Teaching Philosophy

My teaching is informed by three guiding principles: interdisciplinarity, capacity building, and engaged learning. I structure my classroom as a dynamic environment in which a multitude of learning styles and habits are valued. To that end, I deliberately vary the class format to include lectures, group work, in-class writing, participatory activities, guest speakers, and engagements with media and pop culture. As a feminist pedagogue, I am committed to diversity in the classroom and to giving students a voice to explore the work of a number of intersecting ideologies (racism, sexism, classism, ableism, homophobia, etc) in their own lives and worlds.

Interdisciplinarity. Drawing from my own interdisciplinary training and research, I emphasize a multi-modal and intersectional approach to course materials. In order to demonstrate how disciplinary formations construct knowledge, I ask students to focus on the construction of evidence through the questions of who, what, when, where, why, and how? I then ask them to consider how another author we have read might engage these questions. For example, I ask students to read Adrienne’s Rich’s “Compulsory Heterosexuality” through the questions raised in Anne Fausto-Sterling’s essay “Thinking about Homosexuality.” Students are then prompted to see the overlapping concerns of two authors who are coming from very different disciplinary formations.

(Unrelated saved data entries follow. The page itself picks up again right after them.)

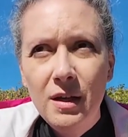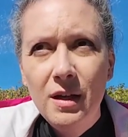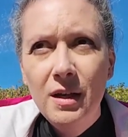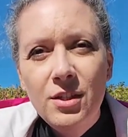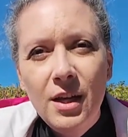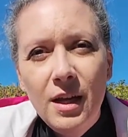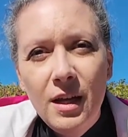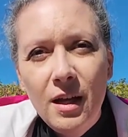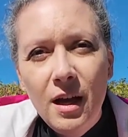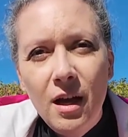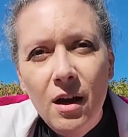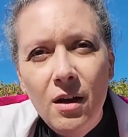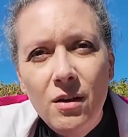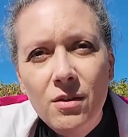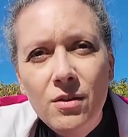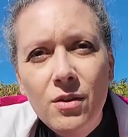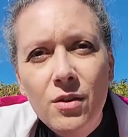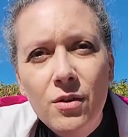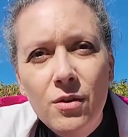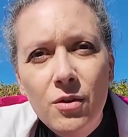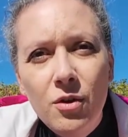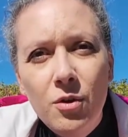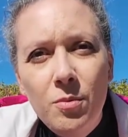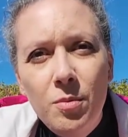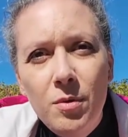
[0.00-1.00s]
Check out the
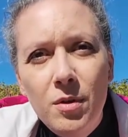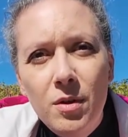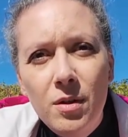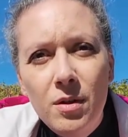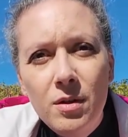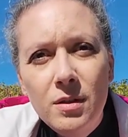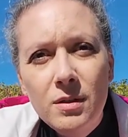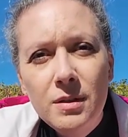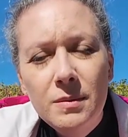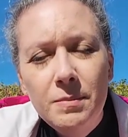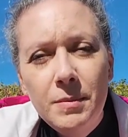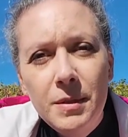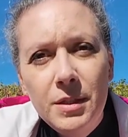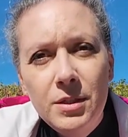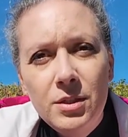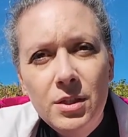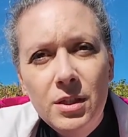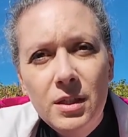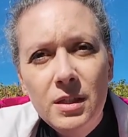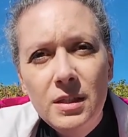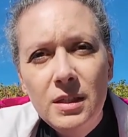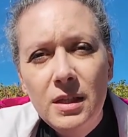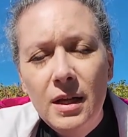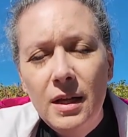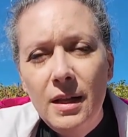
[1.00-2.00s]
Nobel
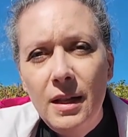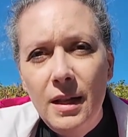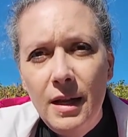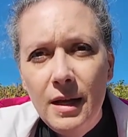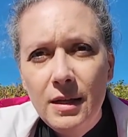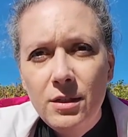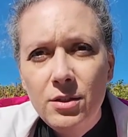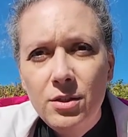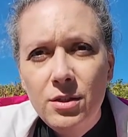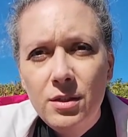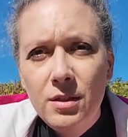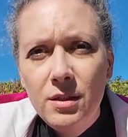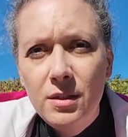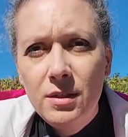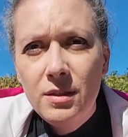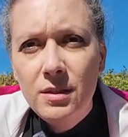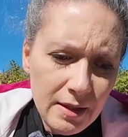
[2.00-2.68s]
speeches and lectures.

Capacity Building. Students leave my course with a toolbox for critical thinking, writing, and oration. For example, to teach critical reading skills I ask students to “live tweet” selected readings. Live tweeting is a method used on twitter to rapidly relay unfolding events, be they a protest in process or a conference keynote, in less than 140 characters per tweet. Live tweets often use hashtags (ex: #WGSS) to categorize the tweet or event. Asking students to “live tweet” a reading asks them to engage the material in three specific ways: through summary, through narrative arch, and through creative re-interpretation. The limited space of the tweet challenges students to distill the overall argument of the piece into a digestible bit. For example, a student live tweeting an essay on the health care for US immigrants included the following tweets: “Citizenship status is an important factor in access to healthcare #ofcourse / We need culturally appropriate community programs #YAS / Promotoras = community health workers #wheretheyat #weneedmore / Migrant farm workers #marginalized #vulnerable #isolated.” The use of such colloquial language helps to demystify the academic language of many texts. I then encourage students to use their own simplified reinterpretations to make their writing more crisp, clear, and direct.

Engaged Learning. Students in my class take an active part in their learning and are encouraged to employ their own interests and creativity in demonstrating their knowledge acquisition and application. In my introduction to WGSS courses, each student is assigned to present an analysis of a piece of contemporary media through the lens of the week’s readings. The presenter chooses his or her own topic and is asked to facilitate class discussion for up to twenty minutes. Elsewhere in the course, I allow students to design their own final projects. I have had students propose projects as varied as tracing the rhetoric of feminist sentiments through twenty years of hip-hop to creating an online resource guide for addressing sexual assault in the Emory fraternity community.

Central to my teaching philosophy is the belief that the classroom can be a place of social transformation and empowerment of critical consciousness. I am dedicated to guiding students in the acquisition of intersectional and feminist methods of critical and reflective engagement in the world that will be of benefit in their future academic and professional careers.